- EXERCISE BRIEF
Out of the lines below, please list those that hold the string "Silent".

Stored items
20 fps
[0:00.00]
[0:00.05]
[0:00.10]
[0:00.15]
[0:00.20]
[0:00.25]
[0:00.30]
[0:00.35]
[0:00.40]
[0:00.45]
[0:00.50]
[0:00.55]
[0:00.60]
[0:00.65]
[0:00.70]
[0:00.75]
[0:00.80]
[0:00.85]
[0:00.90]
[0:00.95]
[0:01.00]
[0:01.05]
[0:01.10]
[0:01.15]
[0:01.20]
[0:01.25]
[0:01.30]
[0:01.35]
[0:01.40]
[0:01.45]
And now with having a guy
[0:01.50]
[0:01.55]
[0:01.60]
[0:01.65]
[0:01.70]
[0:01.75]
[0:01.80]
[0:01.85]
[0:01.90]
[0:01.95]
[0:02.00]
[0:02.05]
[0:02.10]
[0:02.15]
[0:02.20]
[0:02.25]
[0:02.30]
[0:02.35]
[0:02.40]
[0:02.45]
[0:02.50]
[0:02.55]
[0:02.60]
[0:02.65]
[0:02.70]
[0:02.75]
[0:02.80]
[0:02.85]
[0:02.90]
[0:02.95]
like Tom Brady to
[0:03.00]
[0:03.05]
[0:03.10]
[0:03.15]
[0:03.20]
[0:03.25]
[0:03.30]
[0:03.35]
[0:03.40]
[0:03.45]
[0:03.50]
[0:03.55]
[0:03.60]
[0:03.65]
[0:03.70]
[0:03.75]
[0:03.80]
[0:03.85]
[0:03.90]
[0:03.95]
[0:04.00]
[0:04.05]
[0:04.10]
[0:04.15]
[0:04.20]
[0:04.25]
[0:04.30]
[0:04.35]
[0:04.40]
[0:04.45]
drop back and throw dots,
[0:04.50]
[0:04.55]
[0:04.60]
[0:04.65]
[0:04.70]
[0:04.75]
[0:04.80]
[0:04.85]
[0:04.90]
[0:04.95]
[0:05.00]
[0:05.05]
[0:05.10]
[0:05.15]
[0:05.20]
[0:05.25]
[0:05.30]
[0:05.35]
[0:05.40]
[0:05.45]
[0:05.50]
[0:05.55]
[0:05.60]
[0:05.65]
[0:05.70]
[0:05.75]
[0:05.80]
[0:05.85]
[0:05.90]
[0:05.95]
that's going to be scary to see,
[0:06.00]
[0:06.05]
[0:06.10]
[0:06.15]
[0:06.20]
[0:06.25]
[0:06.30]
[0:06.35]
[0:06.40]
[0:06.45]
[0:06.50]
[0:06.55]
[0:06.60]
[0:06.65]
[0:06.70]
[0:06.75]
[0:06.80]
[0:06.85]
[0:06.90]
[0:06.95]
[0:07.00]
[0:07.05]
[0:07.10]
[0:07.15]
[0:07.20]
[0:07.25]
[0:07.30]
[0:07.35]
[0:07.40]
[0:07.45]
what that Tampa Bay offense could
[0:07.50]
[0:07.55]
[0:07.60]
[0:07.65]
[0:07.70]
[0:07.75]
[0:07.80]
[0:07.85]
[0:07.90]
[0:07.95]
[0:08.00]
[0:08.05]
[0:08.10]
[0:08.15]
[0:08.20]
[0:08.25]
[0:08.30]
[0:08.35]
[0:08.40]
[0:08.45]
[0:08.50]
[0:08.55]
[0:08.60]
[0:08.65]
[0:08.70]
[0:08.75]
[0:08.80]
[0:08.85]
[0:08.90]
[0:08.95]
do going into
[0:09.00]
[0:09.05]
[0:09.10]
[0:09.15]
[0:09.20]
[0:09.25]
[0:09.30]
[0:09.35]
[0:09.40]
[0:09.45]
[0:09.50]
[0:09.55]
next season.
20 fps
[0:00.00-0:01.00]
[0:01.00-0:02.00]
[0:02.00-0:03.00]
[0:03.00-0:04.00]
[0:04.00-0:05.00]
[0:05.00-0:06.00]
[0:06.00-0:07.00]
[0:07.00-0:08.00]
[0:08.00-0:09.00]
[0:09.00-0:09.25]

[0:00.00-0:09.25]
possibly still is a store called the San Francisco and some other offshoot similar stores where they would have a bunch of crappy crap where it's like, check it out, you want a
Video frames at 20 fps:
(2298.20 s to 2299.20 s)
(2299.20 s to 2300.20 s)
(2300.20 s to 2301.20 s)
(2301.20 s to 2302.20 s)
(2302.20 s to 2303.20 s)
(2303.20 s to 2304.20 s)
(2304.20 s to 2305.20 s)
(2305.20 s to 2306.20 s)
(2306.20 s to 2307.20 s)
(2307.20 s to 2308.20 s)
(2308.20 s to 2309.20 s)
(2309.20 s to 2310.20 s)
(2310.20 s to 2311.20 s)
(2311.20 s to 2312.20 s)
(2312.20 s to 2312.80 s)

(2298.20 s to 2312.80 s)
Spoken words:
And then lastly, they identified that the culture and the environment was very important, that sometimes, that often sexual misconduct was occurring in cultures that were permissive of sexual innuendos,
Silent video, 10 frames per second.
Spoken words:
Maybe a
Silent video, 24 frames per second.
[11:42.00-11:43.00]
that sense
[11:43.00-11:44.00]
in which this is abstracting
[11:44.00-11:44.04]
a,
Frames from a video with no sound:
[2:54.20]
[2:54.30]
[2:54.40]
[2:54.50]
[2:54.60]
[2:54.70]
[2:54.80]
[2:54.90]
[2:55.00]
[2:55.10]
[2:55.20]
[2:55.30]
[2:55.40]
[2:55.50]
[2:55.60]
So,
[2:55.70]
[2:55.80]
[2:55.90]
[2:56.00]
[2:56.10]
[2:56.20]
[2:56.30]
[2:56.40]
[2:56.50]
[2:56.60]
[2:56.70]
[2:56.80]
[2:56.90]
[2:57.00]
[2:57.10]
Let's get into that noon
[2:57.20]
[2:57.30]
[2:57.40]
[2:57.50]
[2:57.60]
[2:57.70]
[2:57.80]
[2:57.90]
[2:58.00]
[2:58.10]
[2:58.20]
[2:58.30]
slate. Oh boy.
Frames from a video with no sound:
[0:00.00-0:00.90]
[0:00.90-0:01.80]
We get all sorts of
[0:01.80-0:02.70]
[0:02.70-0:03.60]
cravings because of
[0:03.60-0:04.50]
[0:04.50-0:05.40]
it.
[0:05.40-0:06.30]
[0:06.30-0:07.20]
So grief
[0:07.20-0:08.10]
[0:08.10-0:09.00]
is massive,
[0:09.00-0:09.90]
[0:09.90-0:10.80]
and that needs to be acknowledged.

- EXERCISE ANSWER
Silent video, 10 frames per second.
Silent video, 24 frames per second.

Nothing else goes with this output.